━━━━━ EXERCISE INPUTS
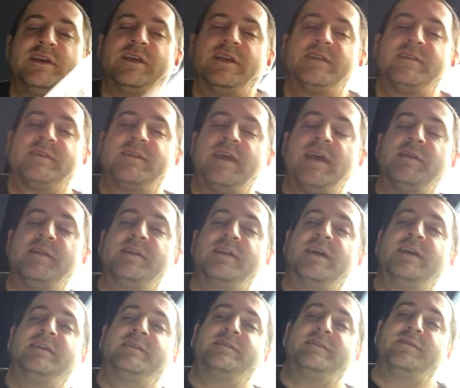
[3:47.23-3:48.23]
It's not
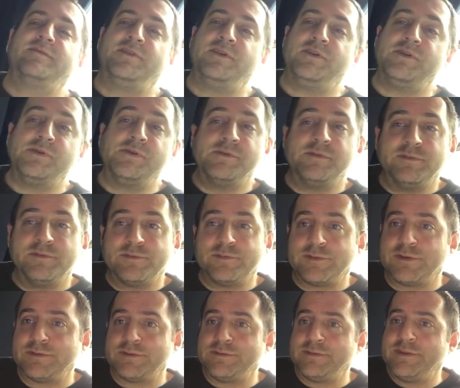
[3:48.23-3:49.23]
nice if
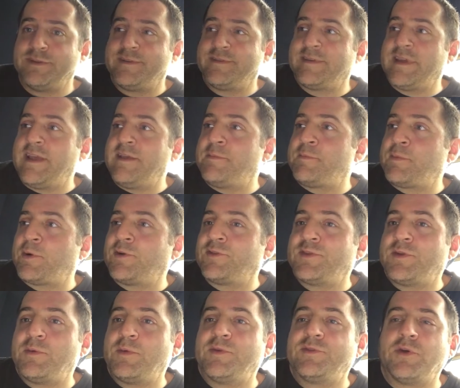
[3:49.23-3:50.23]
let's say a
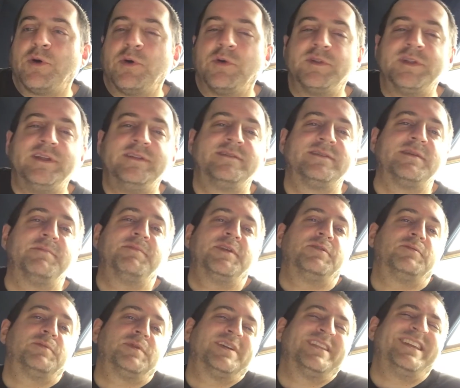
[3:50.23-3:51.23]
person was holding
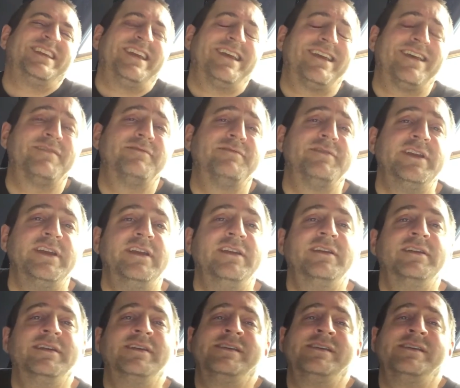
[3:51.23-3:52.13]
something really heavy.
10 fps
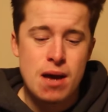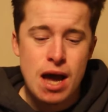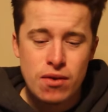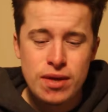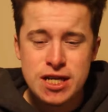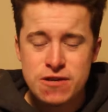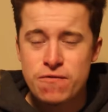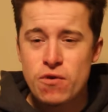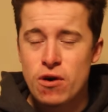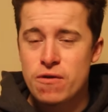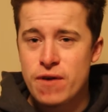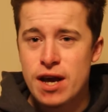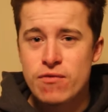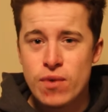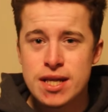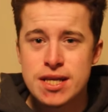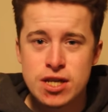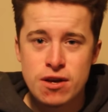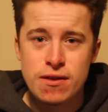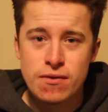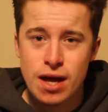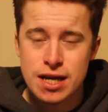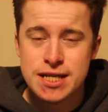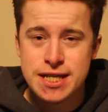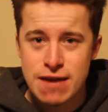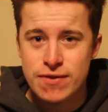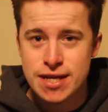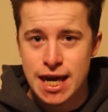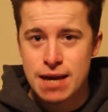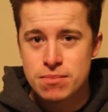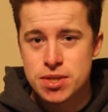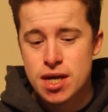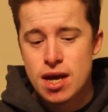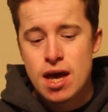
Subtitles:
at least 4 or 5 wins out of the last 7 games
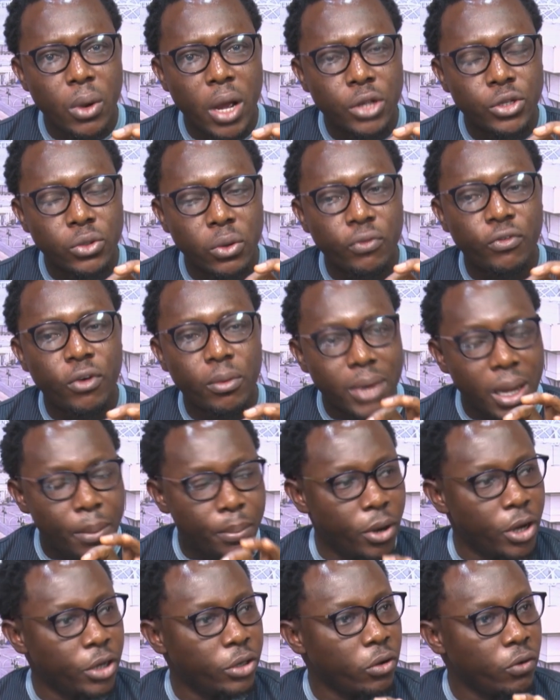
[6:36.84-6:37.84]
So from
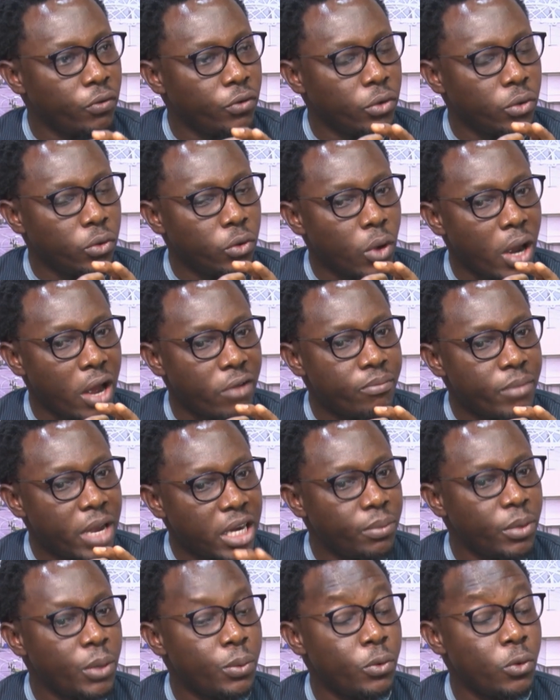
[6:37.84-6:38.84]
that point of view, you have
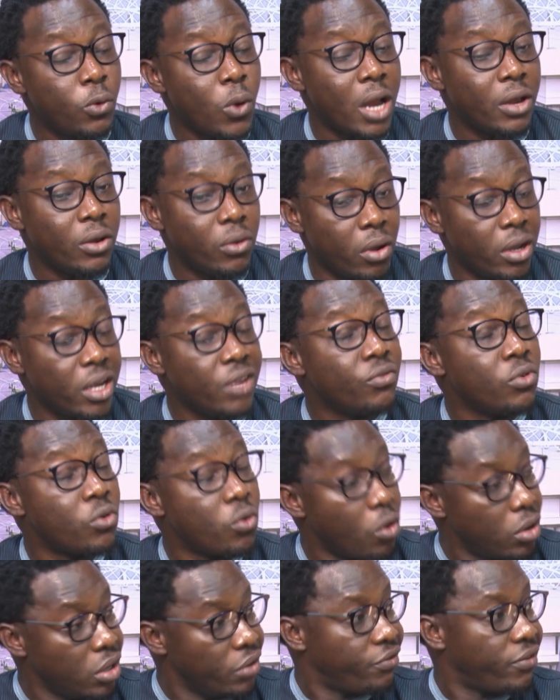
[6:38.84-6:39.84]
many people who are not even
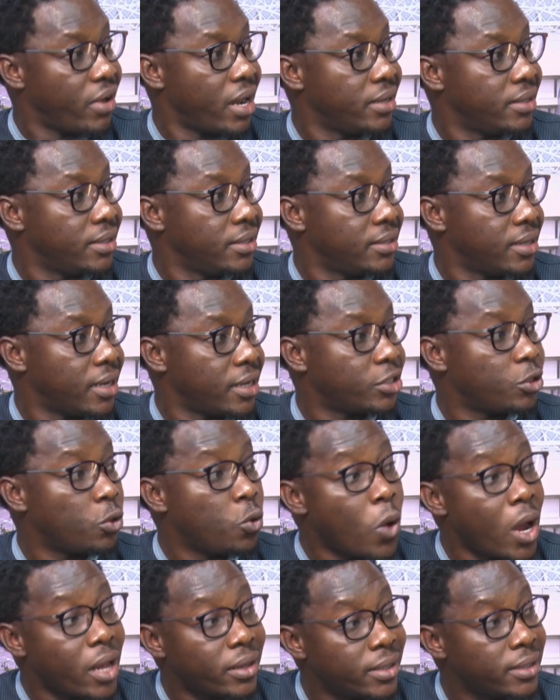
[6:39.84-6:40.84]
qualified teachers,
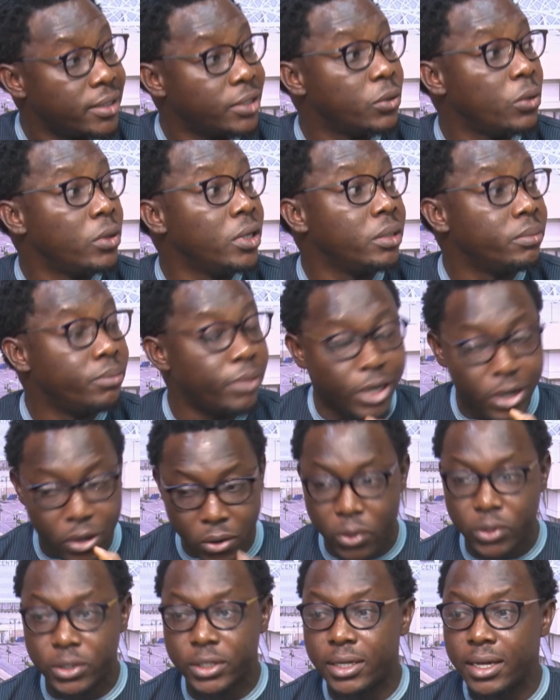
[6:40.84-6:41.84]
who are teaching only
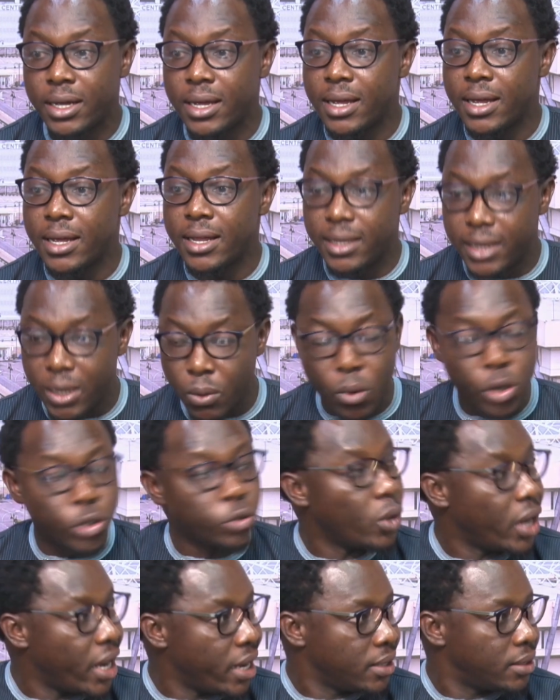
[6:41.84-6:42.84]
because they want
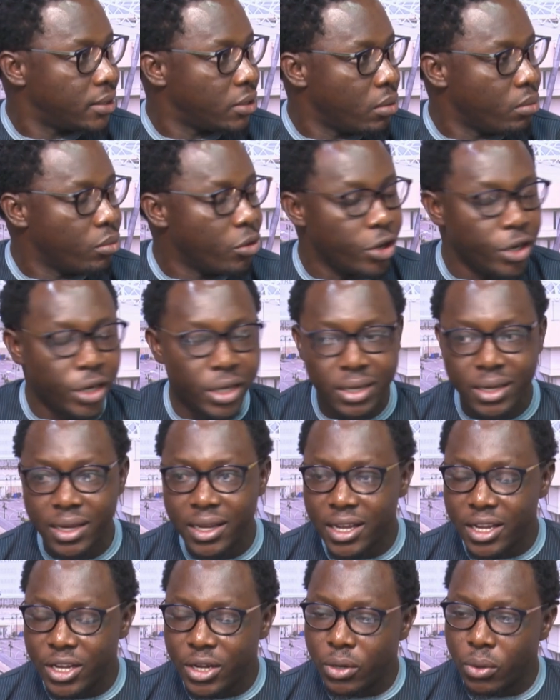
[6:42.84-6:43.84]
to earn some money,
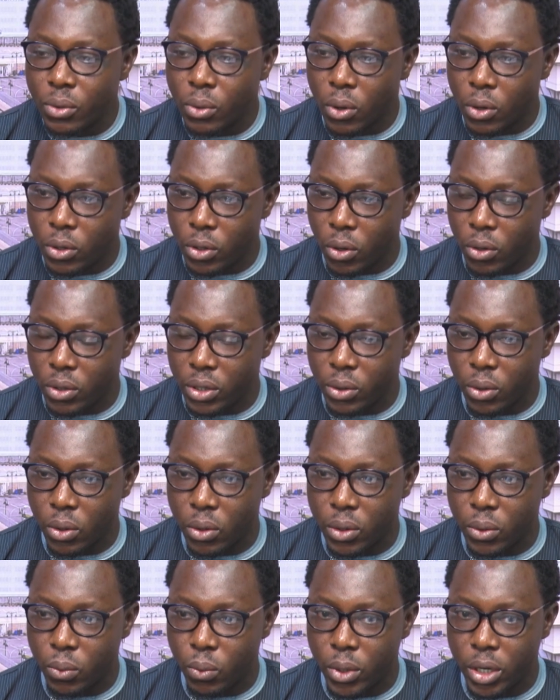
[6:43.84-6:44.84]
you know, on
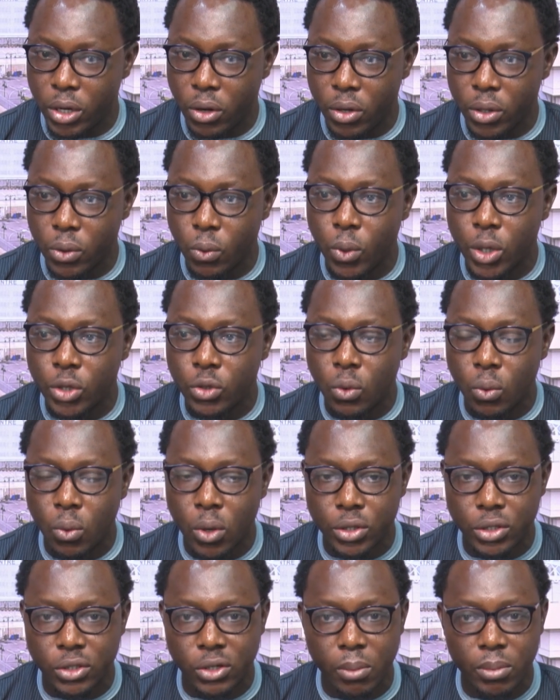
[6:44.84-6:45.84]
the way
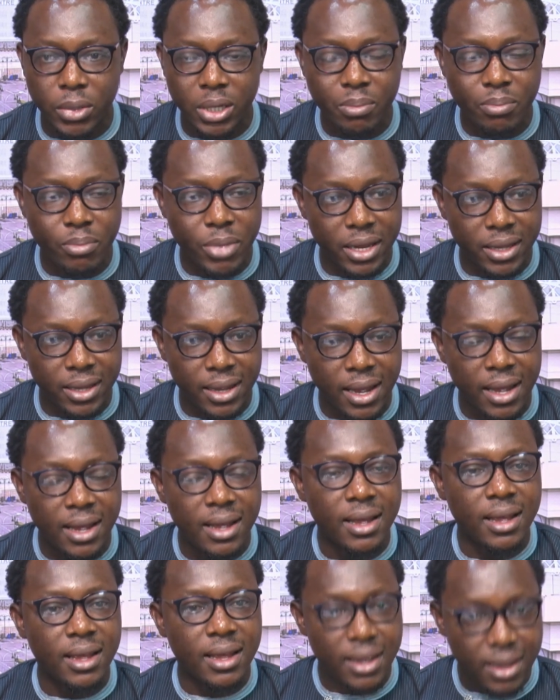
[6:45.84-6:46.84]
towards something better
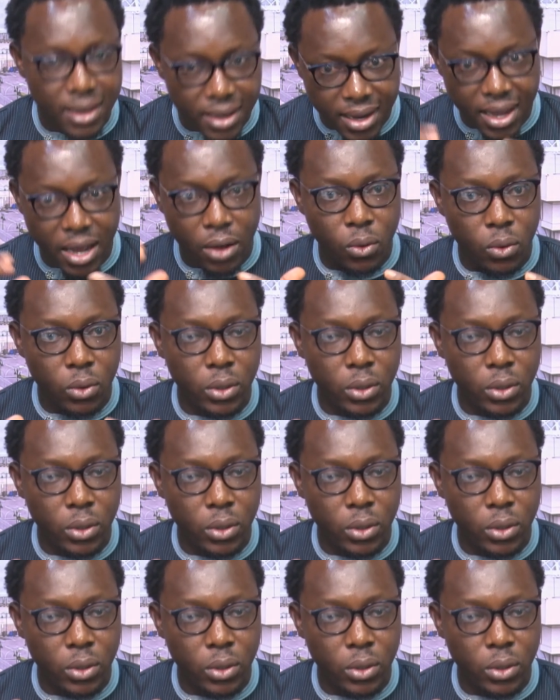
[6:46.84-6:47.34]
in their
━━━━━━━━━━
> **WORK INSTRUCTION**
Retype the records above exactly. Leave the pictures out.

> **EXERCISE RESPONSE**
[3:47.23-3:48.23]
It's not
[3:48.23-3:49.23]
nice if
[3:49.23-3:50.23]
let's say a
[3:50.23-3:51.23]
person was holding
[3:51.23-3:52.13]
something really heavy.
10 fps
Subtitles:
at least 4 or 5 wins out of the last 7 games
[6:36.84-6:37.84]
So from
[6:37.84-6:38.84]
that point of view, you have
[6:38.84-6:39.84]
many people who are not even
[6:39.84-6:40.84]
qualified teachers,
[6:40.84-6:41.84]
who are teaching only
[6:41.84-6:42.84]
because they want
[6:42.84-6:43.84]
to earn some money,
[6:43.84-6:44.84]
you know, on
[6:44.84-6:45.84]
the way
[6:45.84-6:46.84]
towards something better
[6:46.84-6:47.34]
in their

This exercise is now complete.